The answer must consist solely of the lines from the line with "[0:08.10-0:09.00]" to the final line of the data below, reproduced exactly, pictures omitted.

**Collected data entries**
....
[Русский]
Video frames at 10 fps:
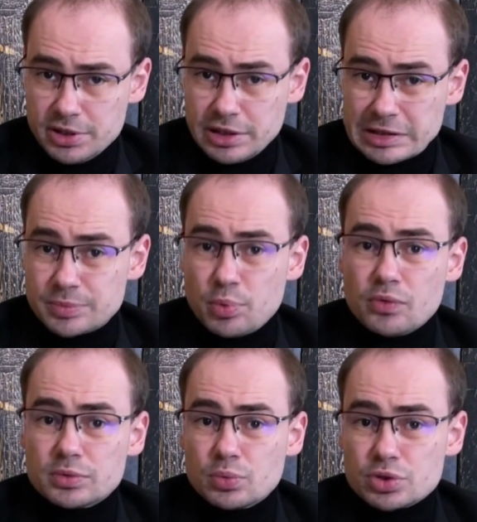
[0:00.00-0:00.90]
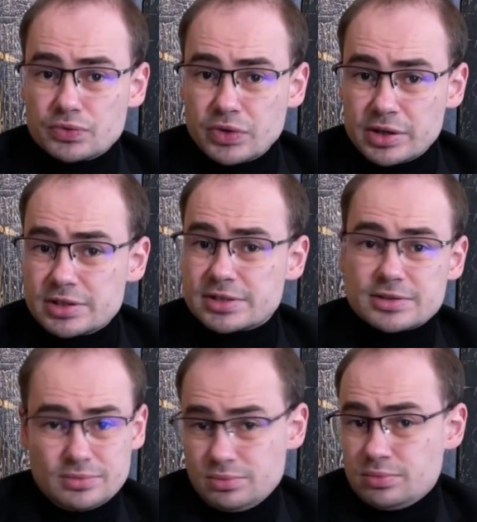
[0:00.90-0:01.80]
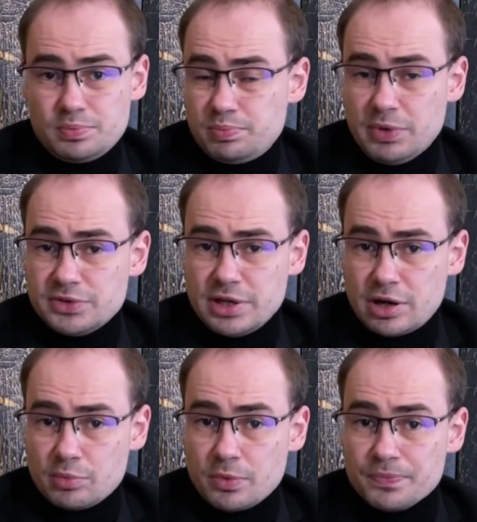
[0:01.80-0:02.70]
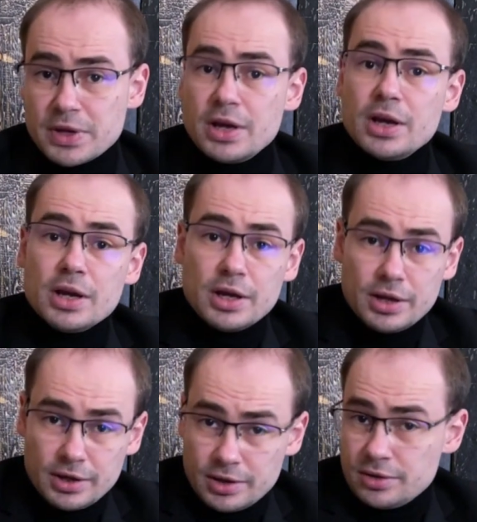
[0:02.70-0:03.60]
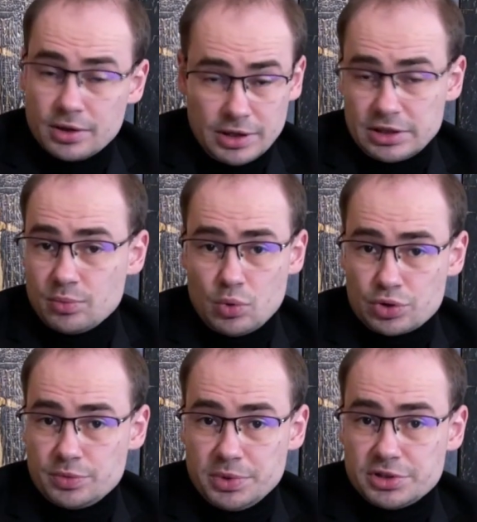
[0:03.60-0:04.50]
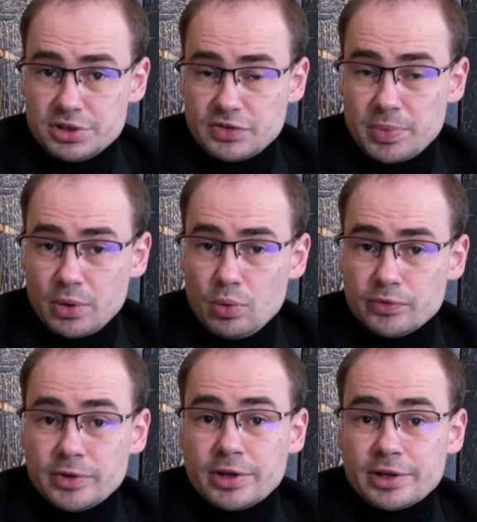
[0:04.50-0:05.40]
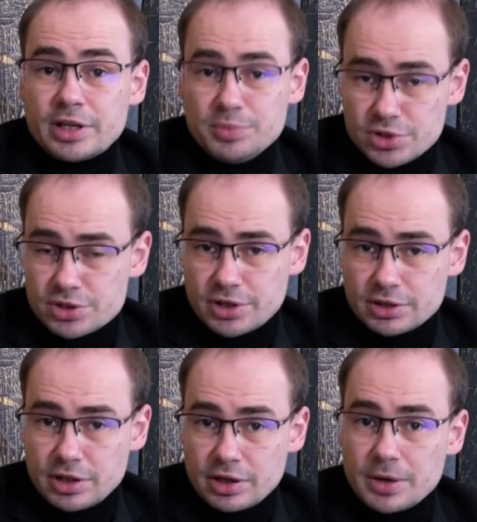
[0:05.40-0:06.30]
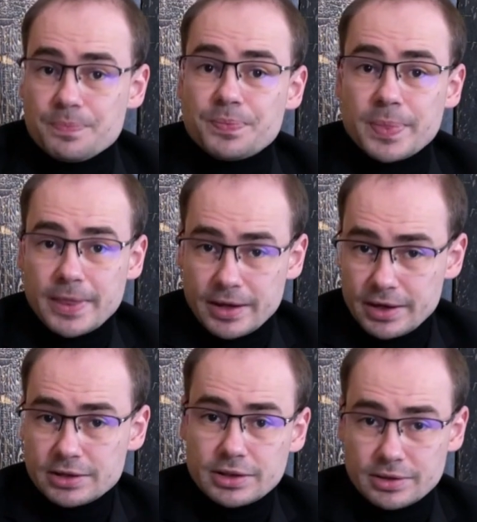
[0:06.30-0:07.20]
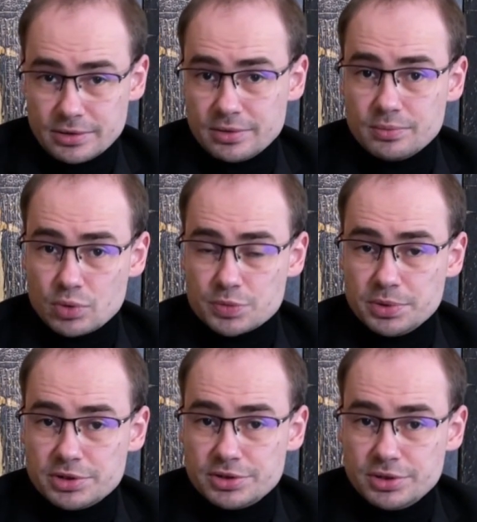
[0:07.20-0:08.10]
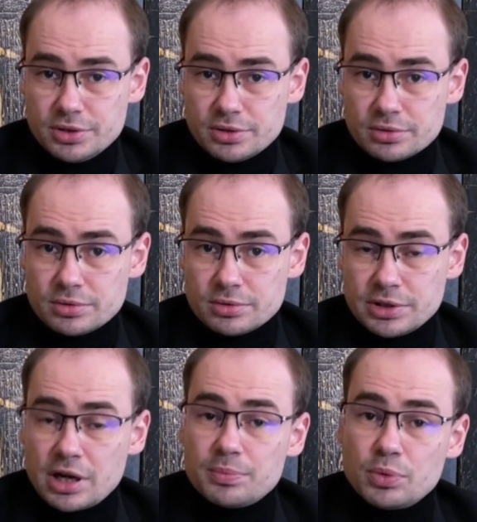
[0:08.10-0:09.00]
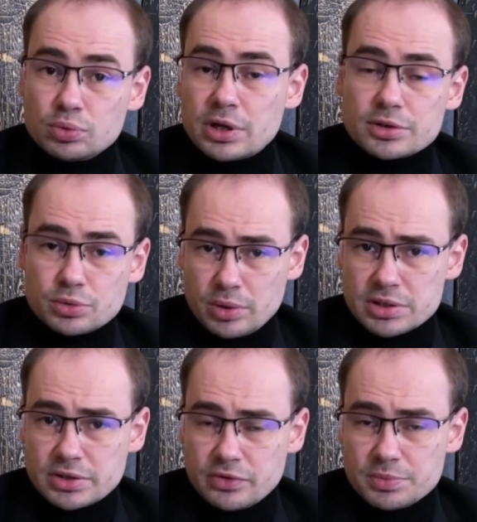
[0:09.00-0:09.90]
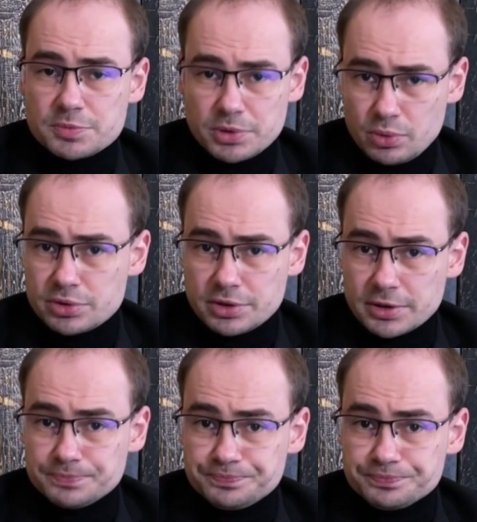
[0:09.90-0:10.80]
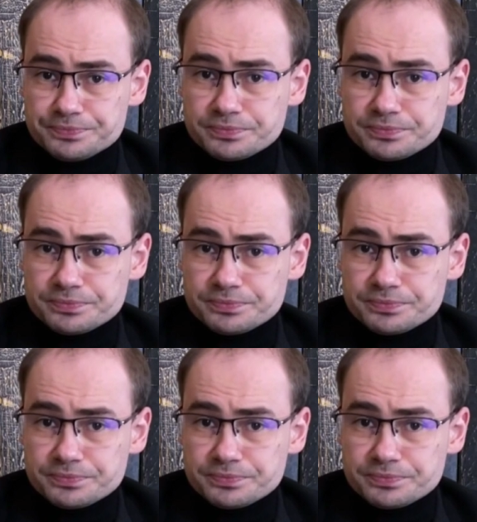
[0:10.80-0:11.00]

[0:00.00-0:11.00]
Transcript: Блинкен, этот повод может выглядеть э, по-всякому. Это может быть и сфабрикованная химическая атака, это может быть и якобы удар с украинского беспилотника.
....
**ANSWER FOR THE TASK**
[0:08.10-0:09.00]
[0:09.00-0:09.90]
[0:09.90-0:10.80]
[0:10.80-0:11.00]

[0:00.00-0:11.00]
Transcript: Блинкен, этот повод может выглядеть э, по-всякому. Это может быть и сфабрикованная химическая атака, это может быть и якобы удар с украинского беспилотника.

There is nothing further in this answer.